Agora que existe um teste molecular específico para este vírus, é previsível que mais casos sejam encontrados. De fato, desde o surto e graças aos testes desenvolvidos na época, foram identificados outros três infectados, um deles uma criança. Todos sobreviveram. “A existência de períodos de silêncio não quer dizer que o vírus desapareceu, e sim que continua no animal, mas com pouca explosão demográfica e longe dos seres humanos”, acrescenta Méndez.

Os sintomas da doença se confundem com outras presenças na região, como a dengue. Os pacientes tiveram febre, dor abdominal, vômitos, erupção cutânea e dor atrás dos olhos. “Mas o que mais nos alertou foi o sangue nas gengivas”, frisa Betoulle, que agora está na República Democrática do Congo trabalhando com o ebola. “A transmissão entre humanos é por fluidos. Um dos pacientes tinha hemorragia digestiva muito séria, o que aumentou os fatores de risco de contágio da médica que o tratou”, diz a especialista. A médica que faleceu era uma jovem residente, e o outro foi o médico de emergências que foi com ela na ambulância. Os especialistas também descobriram 168 dias depois do contágio que o vírus continuava presente no sêmen do genro do paciente zero, que foi quem o acompanhou ao hospital, o que também abre caminho à infecção por transmissão sexual.

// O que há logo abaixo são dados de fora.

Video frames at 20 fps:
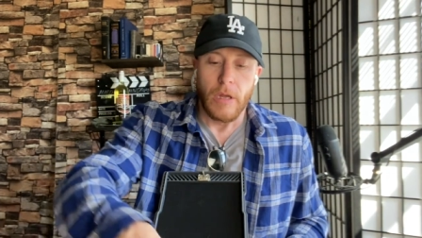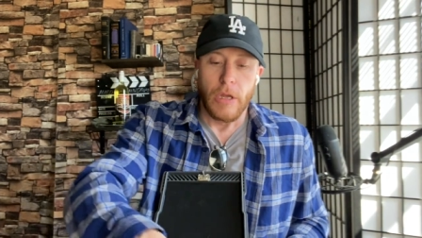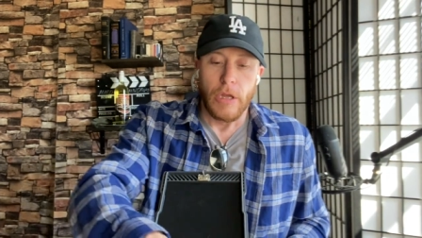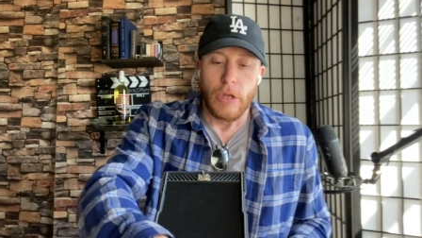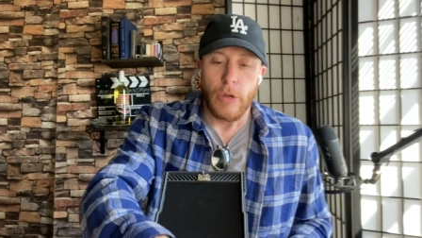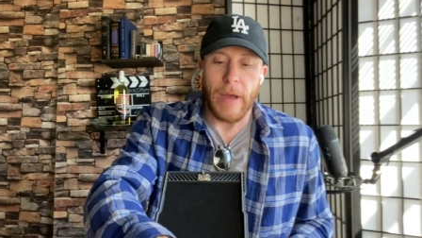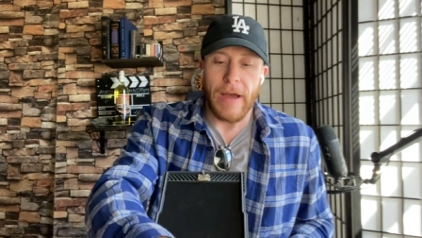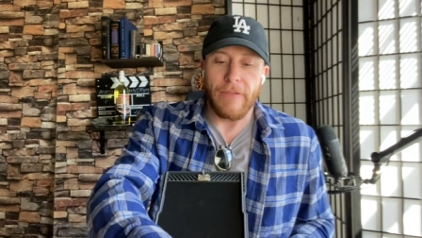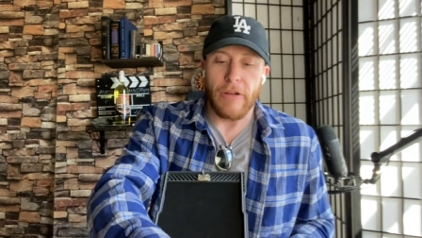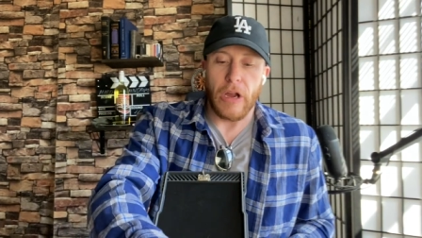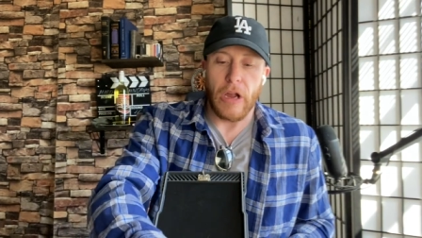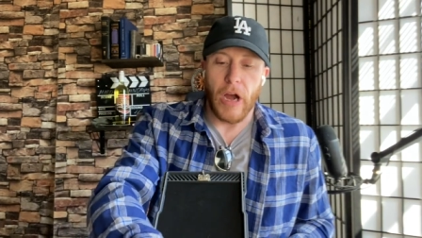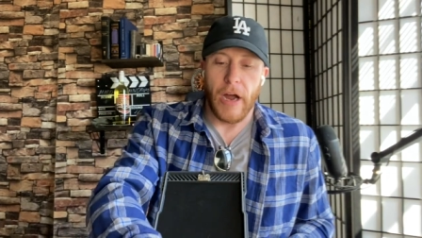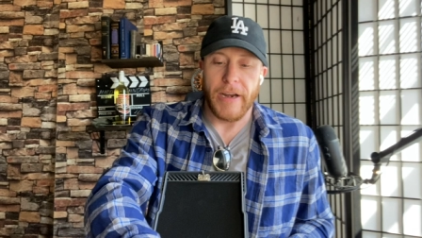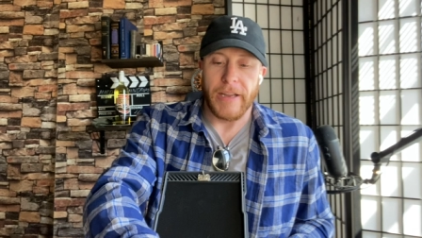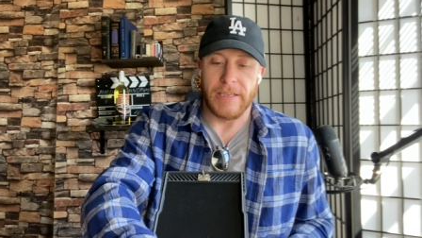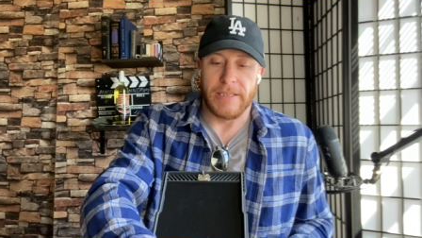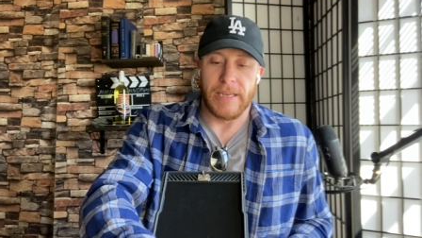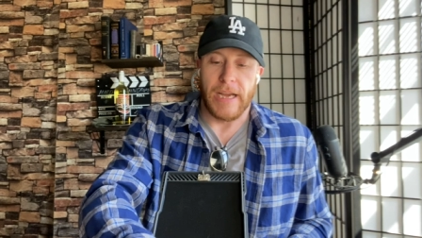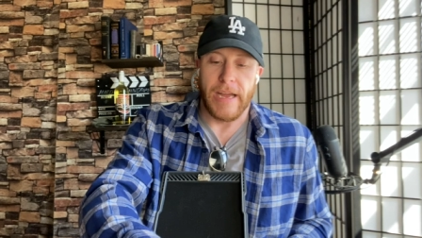you have a gun
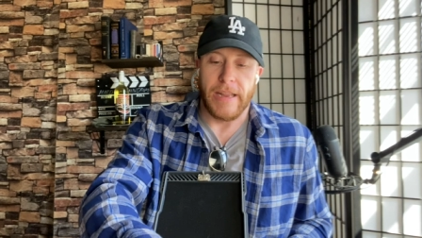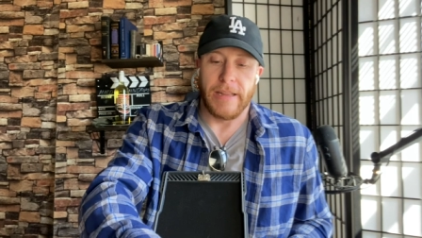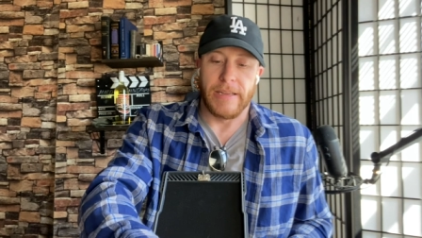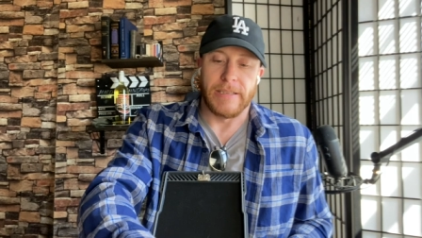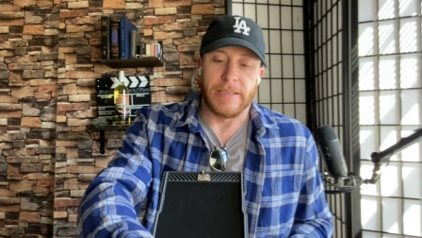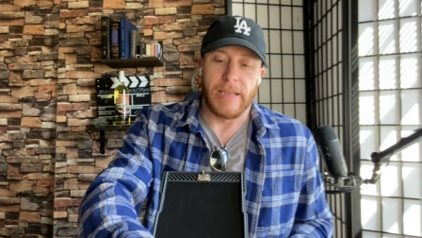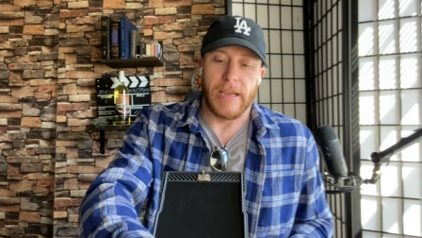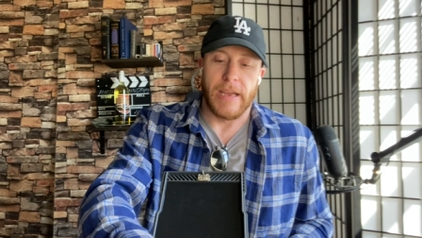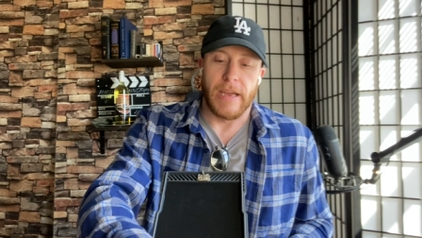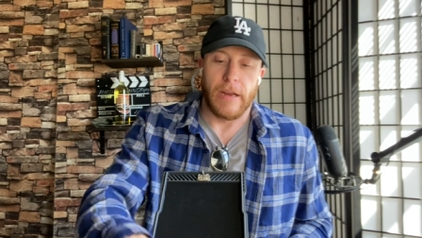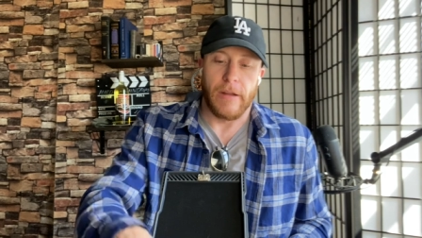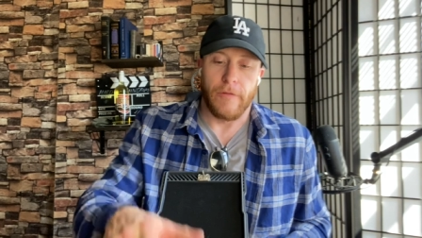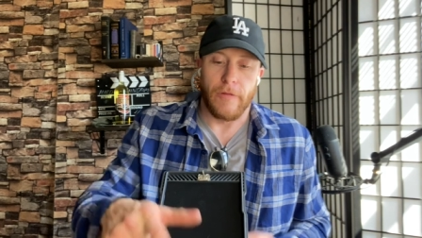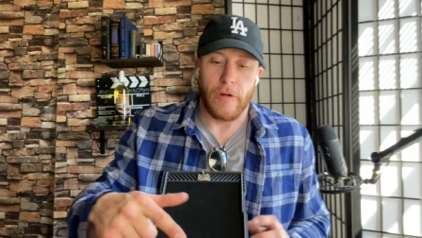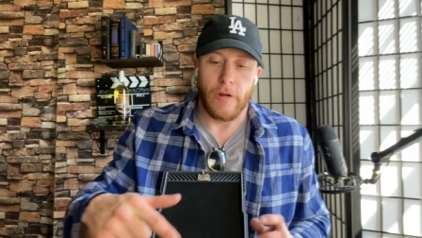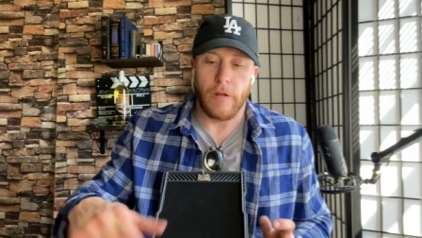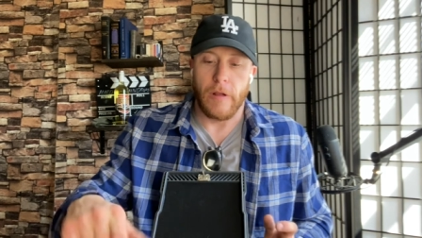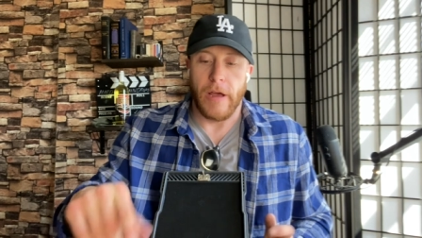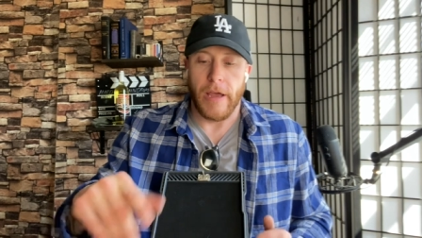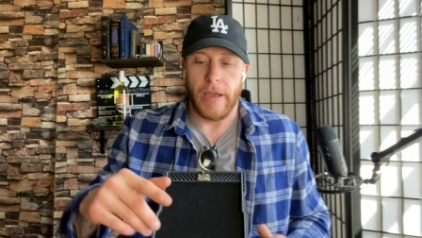inside this thing and if
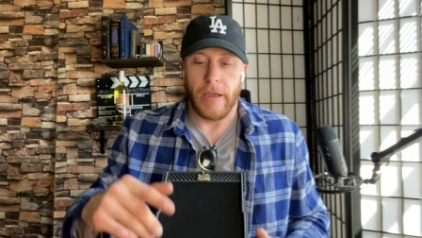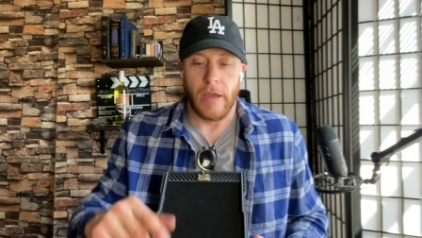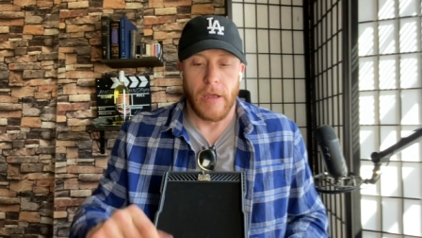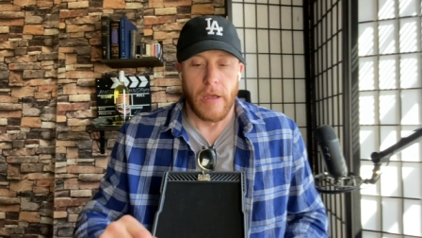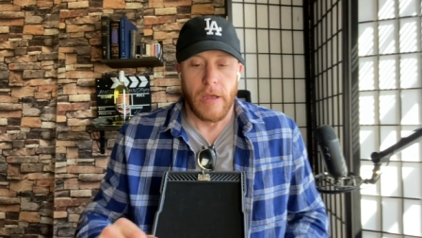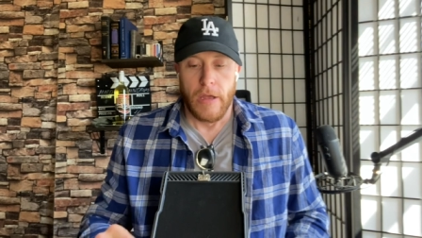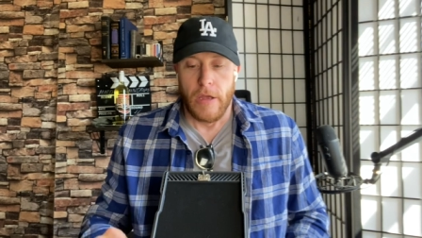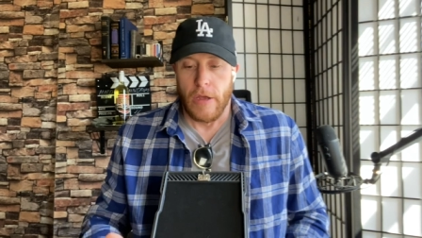you're like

Pode atravessar fronteiras? “Não é preciso causar pânico. O normal é que este tipo de vírus não consiga se replicar, de modo que chega e morre no mesmo hospedeiro. Mas também é verdade que conforme mais contato os humanos tenham com os vírus, estes vão se adaptando em um processo lento, mas seguro”, diz Méndez, o especialista da Organização Panamericana de Saúde.

Por ser transmitido por contato direto com fluidos, no lugar de aerossóis como a covid-19, a expansão dessa doença se complica. Em casos parecidos, como o do ebola, a epidemia de 2014, a mais letal, atingiu principalmente três países: Guiné, Libéria e Serra Leoa. Mas especialistas como Méndez alertam que é preciso aprender as lições que a covid-19 nos deixou: “Se há um ano me perguntassem se era possível uma pandemia por um coronavírus não saberia responder. 2020 nos demonstrou humildade e que também não se pode dar nada como certo”.